## What you should do
Copy nothing but the text: repeat each entry exactly and drop the images.

(Saved data entries)

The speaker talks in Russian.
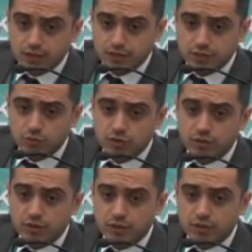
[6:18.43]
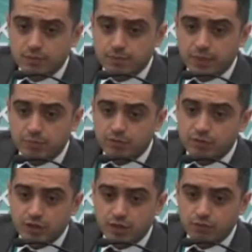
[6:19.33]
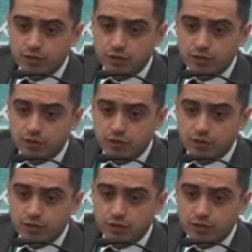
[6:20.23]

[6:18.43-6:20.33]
Затем мы э, привлекаем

## Written response
The speaker talks in Russian.
[6:18.43]
[6:19.33]
[6:20.23]

[6:18.43-6:20.33]
Затем мы э, привлекаем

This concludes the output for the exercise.